Listed records START

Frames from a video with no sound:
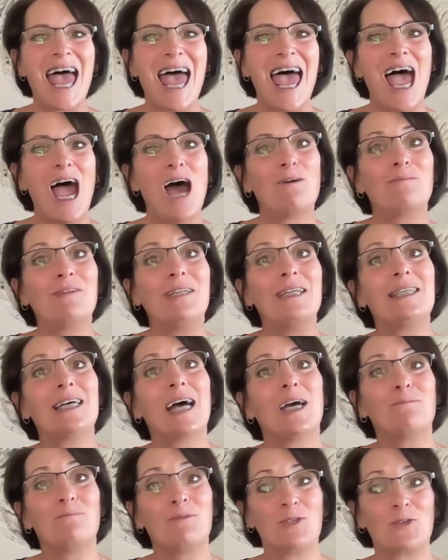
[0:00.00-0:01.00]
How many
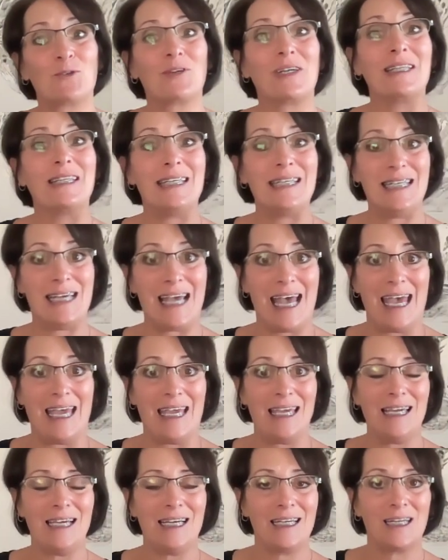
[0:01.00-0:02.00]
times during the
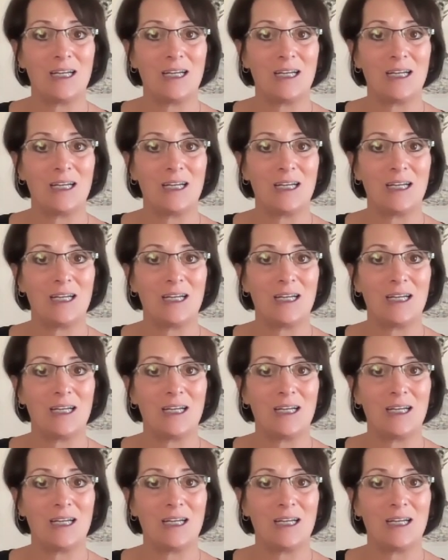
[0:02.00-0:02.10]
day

Listed records END

What this task involves >>
Since the pictures are not wanted, set down only the rest of each record, exactly as above.

Output >>
Frames from a video with no sound:
[0:00.00-0:01.00]
How many
[0:01.00-0:02.00]
times during the
[0:02.00-0:02.10]
day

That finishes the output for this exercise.